Most people know the name Chevrolet, but few people know much about the man behind the Chevrolet brand. The Chevrolet car company is actually named for one man — Louis Chevrolet — a dare devil who came from France to America and became famous as a racing driver. At Bob Bell Collision Center, we love cars and their illustrious history-and of course, we also love those Chevys!

Here are some notable things about the man and his legacy:

-Like many famous people, Chevrolet was born on Christmas Day, 1878

-Chevrolet immigrated to the United States from France in 1900. Five years later, in his first automobile race, he defeated the great American driver Barney Oldfield, and thereafter he set records on every important track in the United States.

-In May 1905, Chevrolet’s name first appeared in press reports in connection with motorized races. Driving a massive Fiat racer at Morris Park, N.Y., Chevrolet broke the track’s flying-mile record with a 68-mph run. He then went on to win a three-mile flying-start race at the same event.

-He raced in the Indianapolis 500 four times. His best finish was in 1919 when he came in seventh.

-Chevrolet learned basic automotive mechanics from his father, who worked as a watchmaker.

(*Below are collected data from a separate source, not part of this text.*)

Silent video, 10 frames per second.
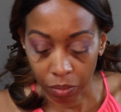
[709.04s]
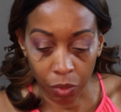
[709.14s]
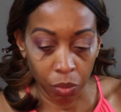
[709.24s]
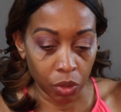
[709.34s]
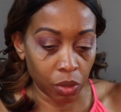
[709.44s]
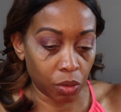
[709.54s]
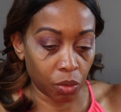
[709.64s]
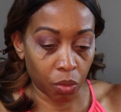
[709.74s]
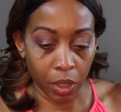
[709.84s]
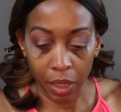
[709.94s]
Let me just
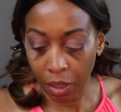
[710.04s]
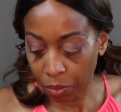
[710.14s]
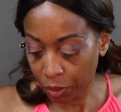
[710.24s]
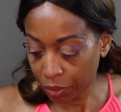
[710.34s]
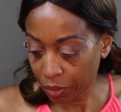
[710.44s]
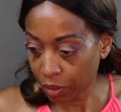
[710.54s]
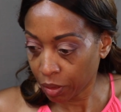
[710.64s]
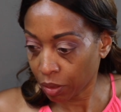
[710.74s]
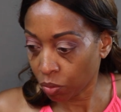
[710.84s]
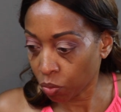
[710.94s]
grab
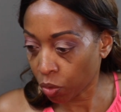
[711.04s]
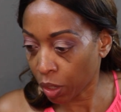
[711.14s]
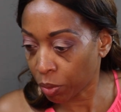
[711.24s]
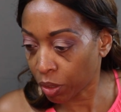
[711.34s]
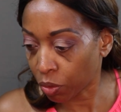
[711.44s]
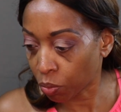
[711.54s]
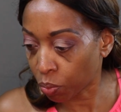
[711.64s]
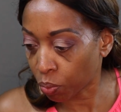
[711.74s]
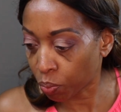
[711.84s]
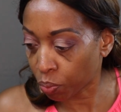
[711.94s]
another
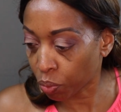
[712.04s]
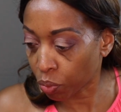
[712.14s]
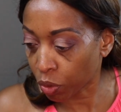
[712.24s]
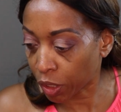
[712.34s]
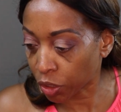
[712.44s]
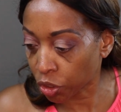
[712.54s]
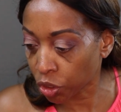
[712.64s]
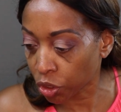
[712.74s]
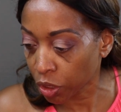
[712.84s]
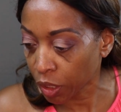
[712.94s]
brush,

He married his wife Suzanne and had two children, raising them in Indiana.

-During the 1906 speed trials at Ormond Beach, Fla., Chevrolet drove a French-built Darracq race car, powered by what was at the time a spectacularly powerful 200-hp V8, to a then world-record speed of 118.7 mph.

-On November 3, 1911, Swiss race car driver and automotive engineer Louis Chevrolet co-founded the Chevrolet Motor Company in Detroit with William C. Durant and investment partners William Little (maker of the Little automobile) and Dr. Edwin R. Campbell (son-in-law of Durant). 

- Despite all of the spectacular successes, Chevrolet paid a price for his racing career. Celebrated in the American press as “the dare-devil Frenchman,” he is said to have spent nearly three years in hospital beds as the result of various accidents. When the youngest Chevrolet brother, Gaston, died as the result of a racing accident in 1920, Louis vowed to never race again.